EXERCISE: Please return only the lines from the one showing "[15:20.53-15:21.53]" to the end of the entries, keeping both ends and dropping every picture.

______

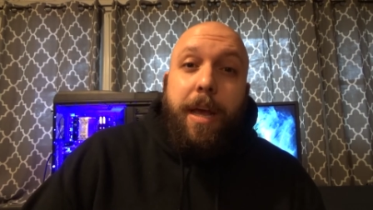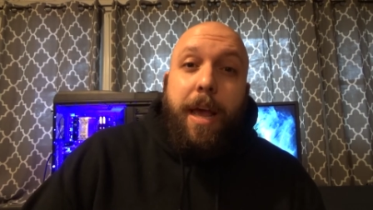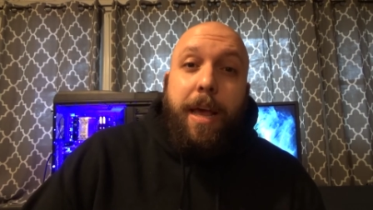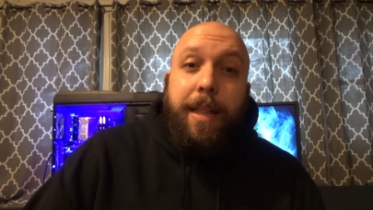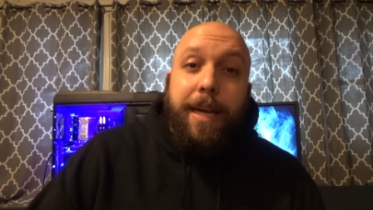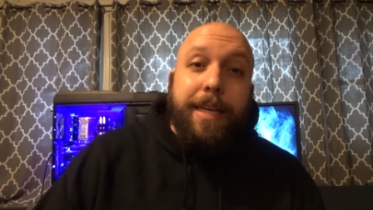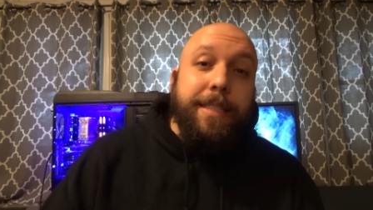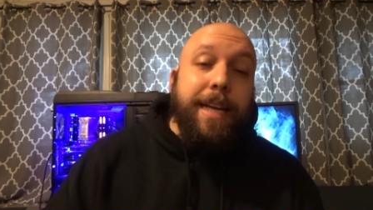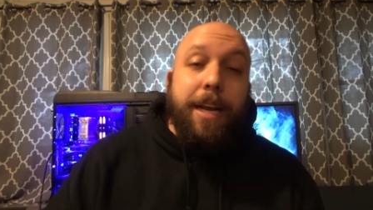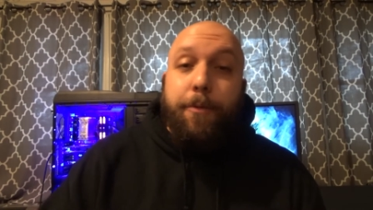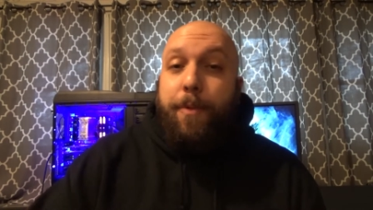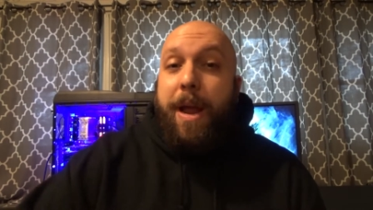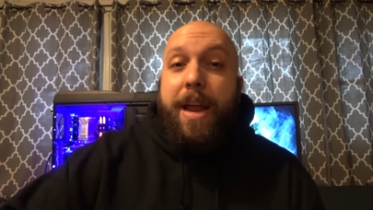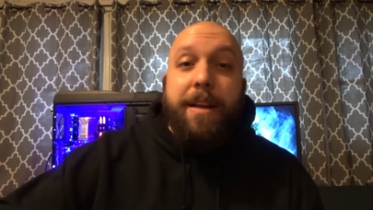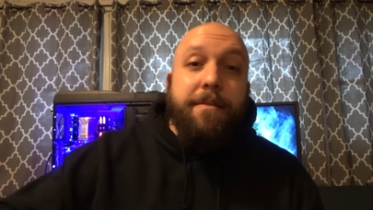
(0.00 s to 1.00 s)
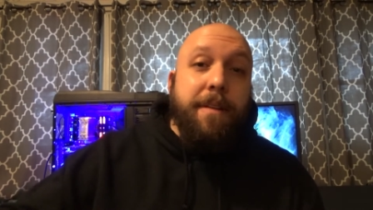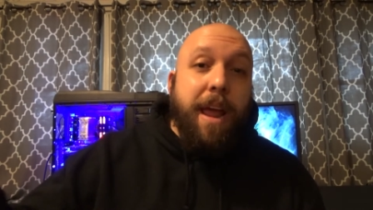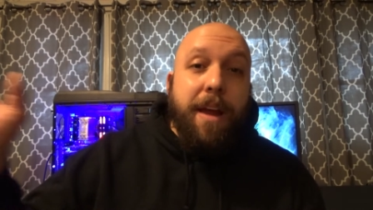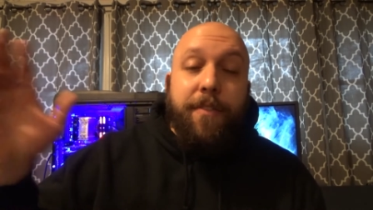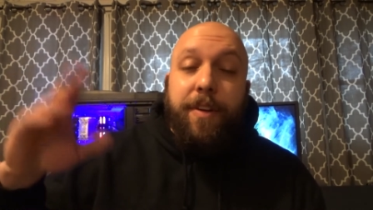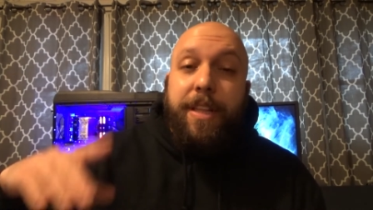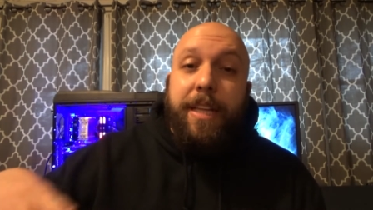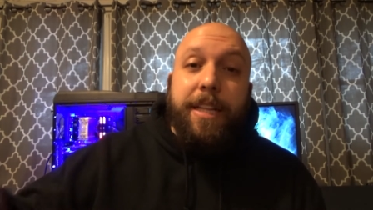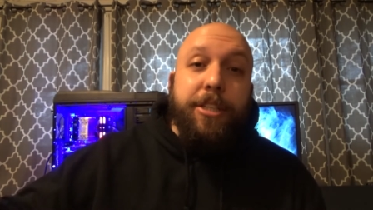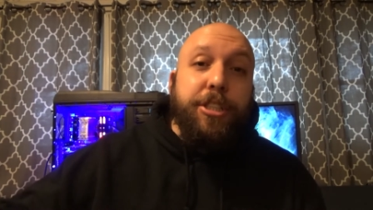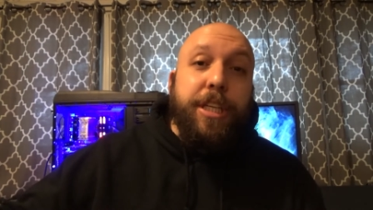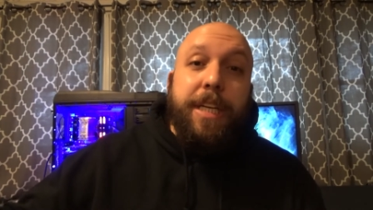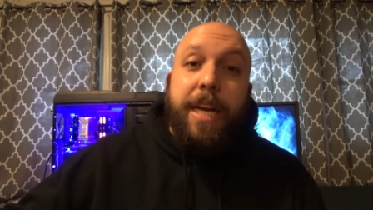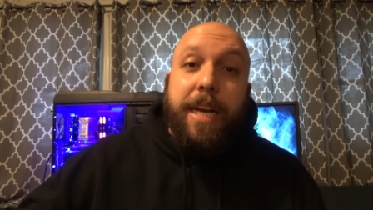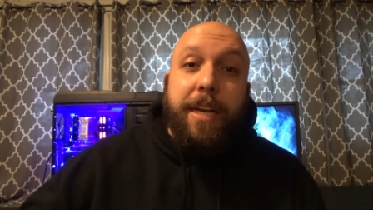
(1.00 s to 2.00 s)
And like I said, it ran everything that
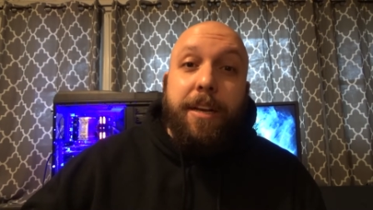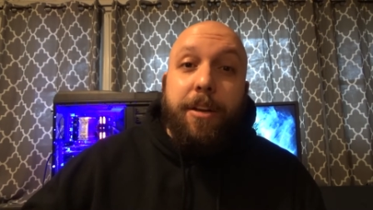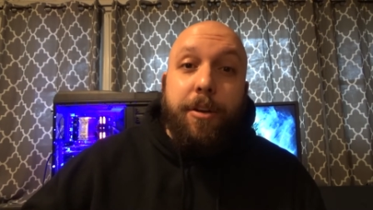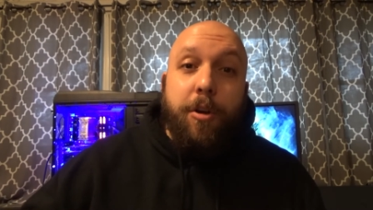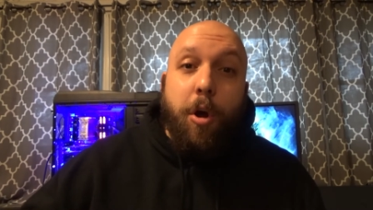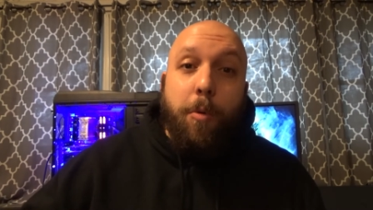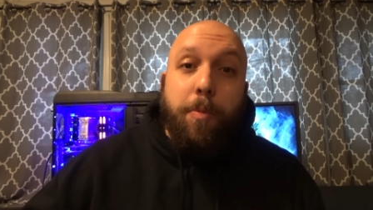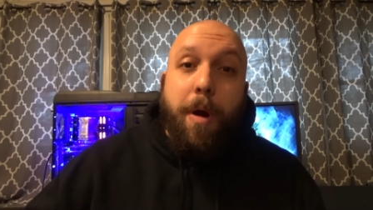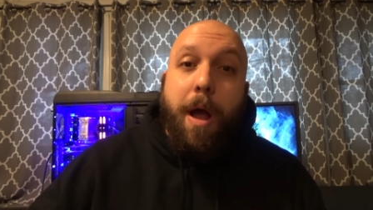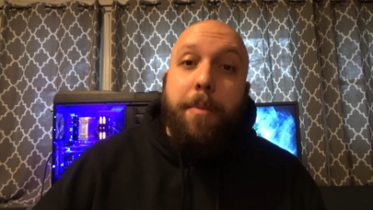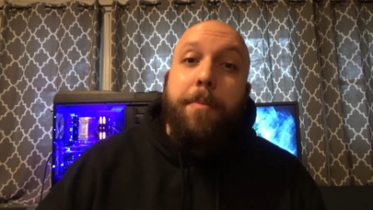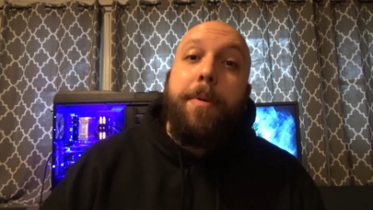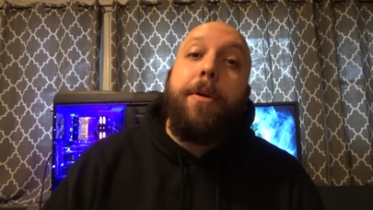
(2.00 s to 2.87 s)
she needed, no problem.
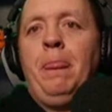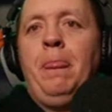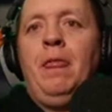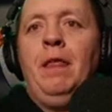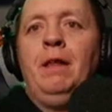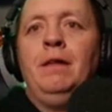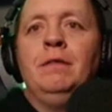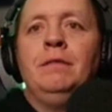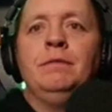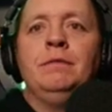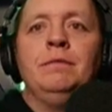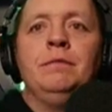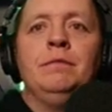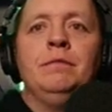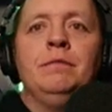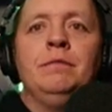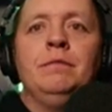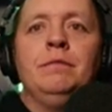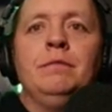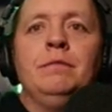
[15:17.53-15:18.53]

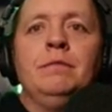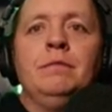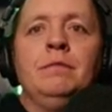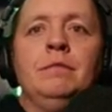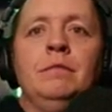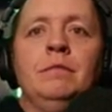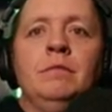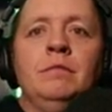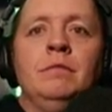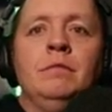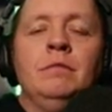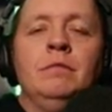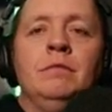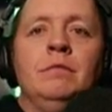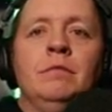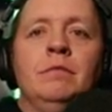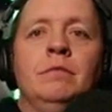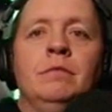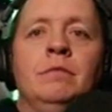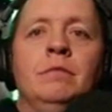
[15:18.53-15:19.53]

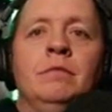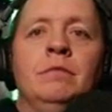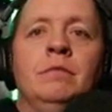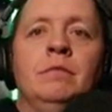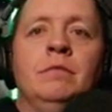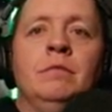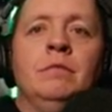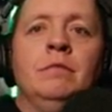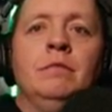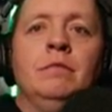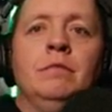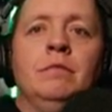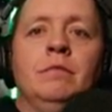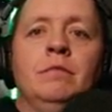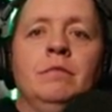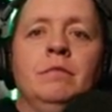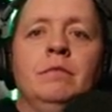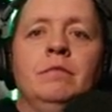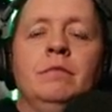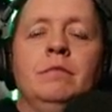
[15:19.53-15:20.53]

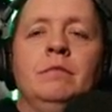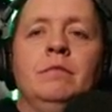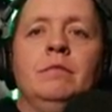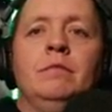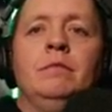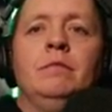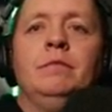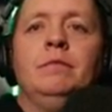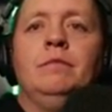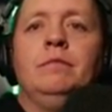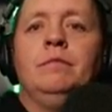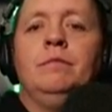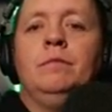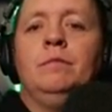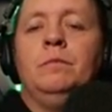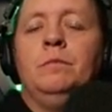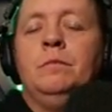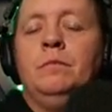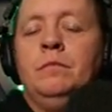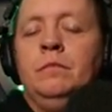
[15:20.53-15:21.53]

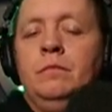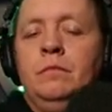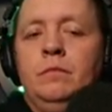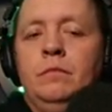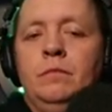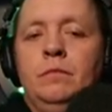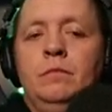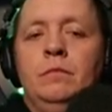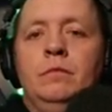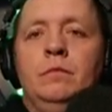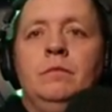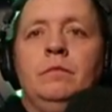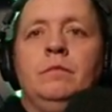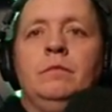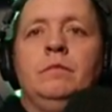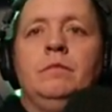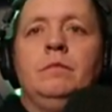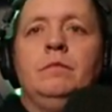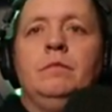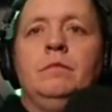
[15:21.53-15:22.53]

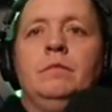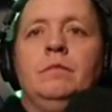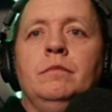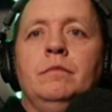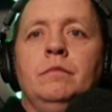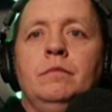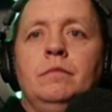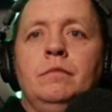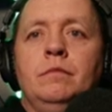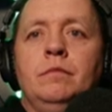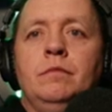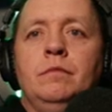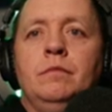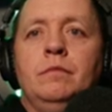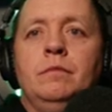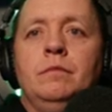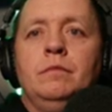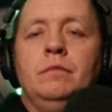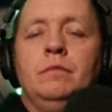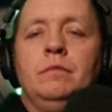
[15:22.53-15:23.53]

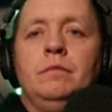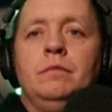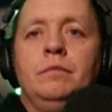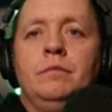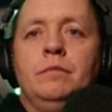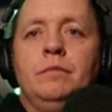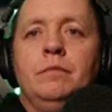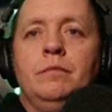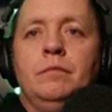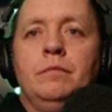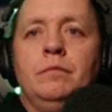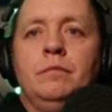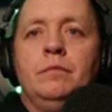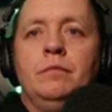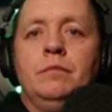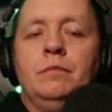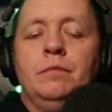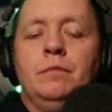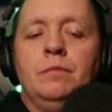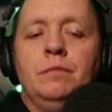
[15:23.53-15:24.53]

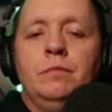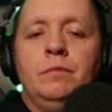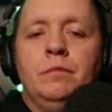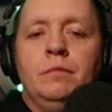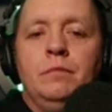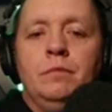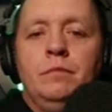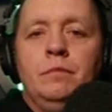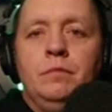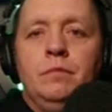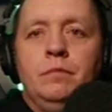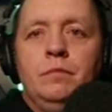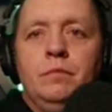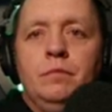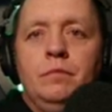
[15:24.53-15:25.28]
(not speaking)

______

SOLUTION FOR THIS PROBLEM:
[15:20.53-15:21.53]

[15:21.53-15:22.53]

[15:22.53-15:23.53]

[15:23.53-15:24.53]

[15:24.53-15:25.28]
(not speaking)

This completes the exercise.